- [WHAT YOU SHOULD DO]: In the entries below, find the string "frames" and return each line holding it.

- [SOURCE MATERIAL]:
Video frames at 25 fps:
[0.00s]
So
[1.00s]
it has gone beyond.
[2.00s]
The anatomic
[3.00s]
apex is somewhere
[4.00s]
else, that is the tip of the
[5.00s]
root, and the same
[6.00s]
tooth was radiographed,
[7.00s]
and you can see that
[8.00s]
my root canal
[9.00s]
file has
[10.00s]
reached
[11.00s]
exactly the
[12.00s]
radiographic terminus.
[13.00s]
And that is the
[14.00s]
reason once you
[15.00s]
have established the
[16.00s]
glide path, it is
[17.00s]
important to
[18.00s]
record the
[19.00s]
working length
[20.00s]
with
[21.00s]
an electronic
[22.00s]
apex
--
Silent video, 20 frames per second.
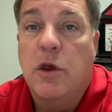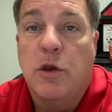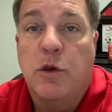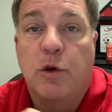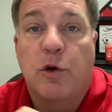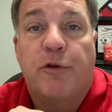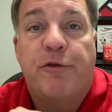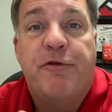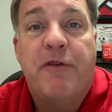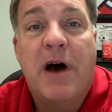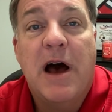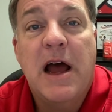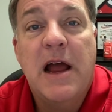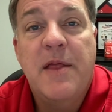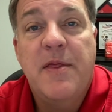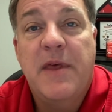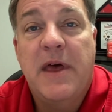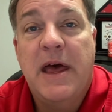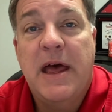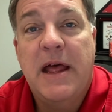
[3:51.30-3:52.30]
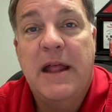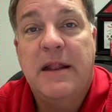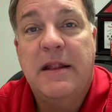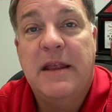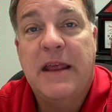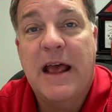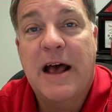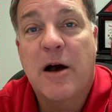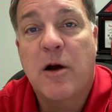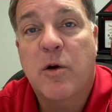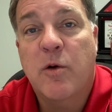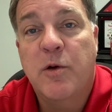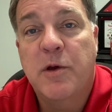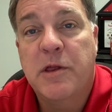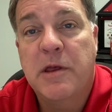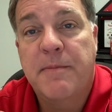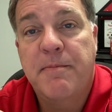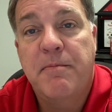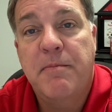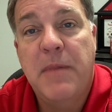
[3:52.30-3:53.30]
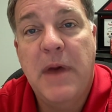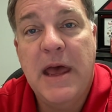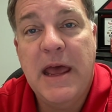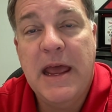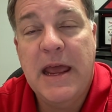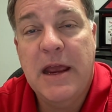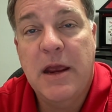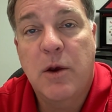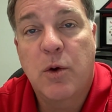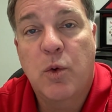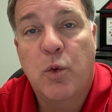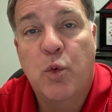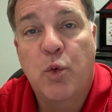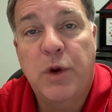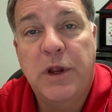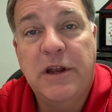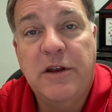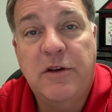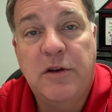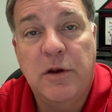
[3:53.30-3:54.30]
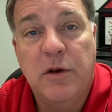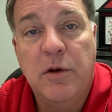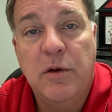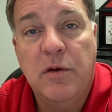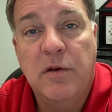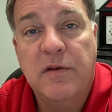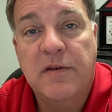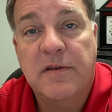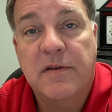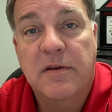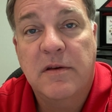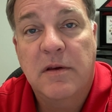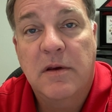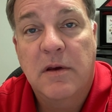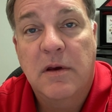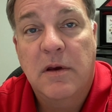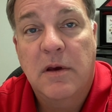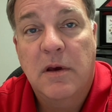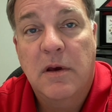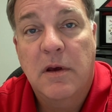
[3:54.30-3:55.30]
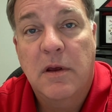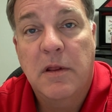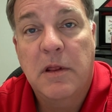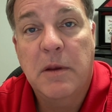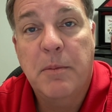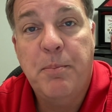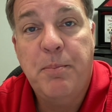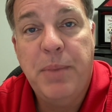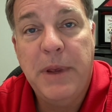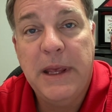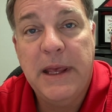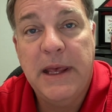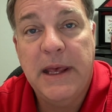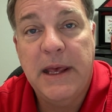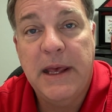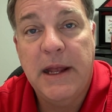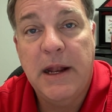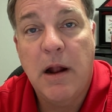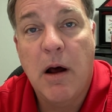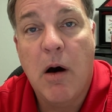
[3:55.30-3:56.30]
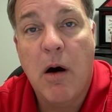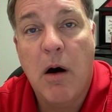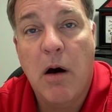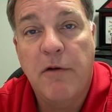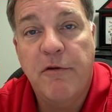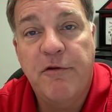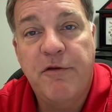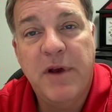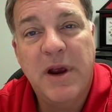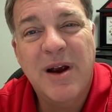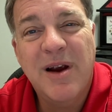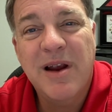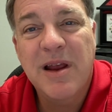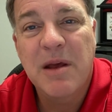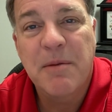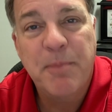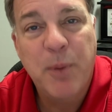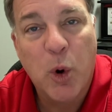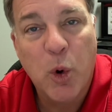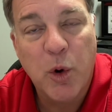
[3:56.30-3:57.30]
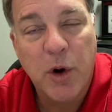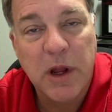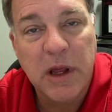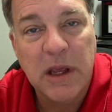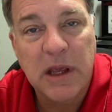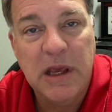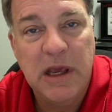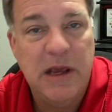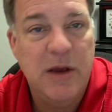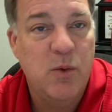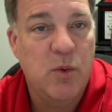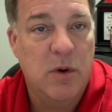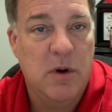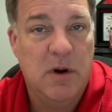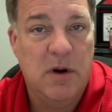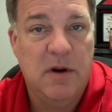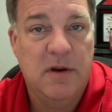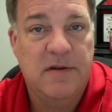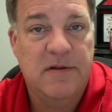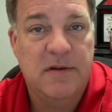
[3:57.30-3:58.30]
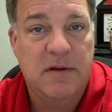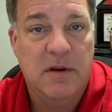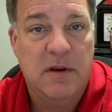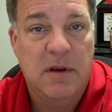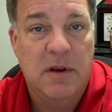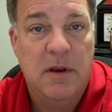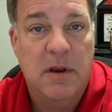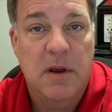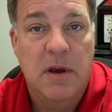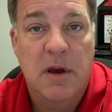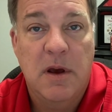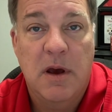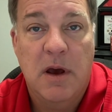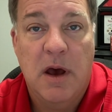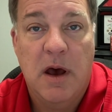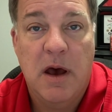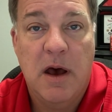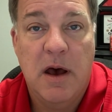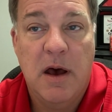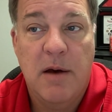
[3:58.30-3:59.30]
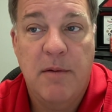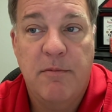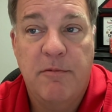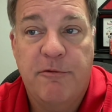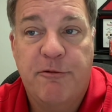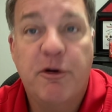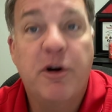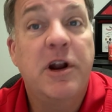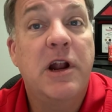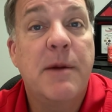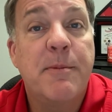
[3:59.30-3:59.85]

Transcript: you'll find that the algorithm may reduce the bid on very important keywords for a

- [EXERCISE ANSWER]:
Video frames at 25 fps:
Silent video, 20 frames per second.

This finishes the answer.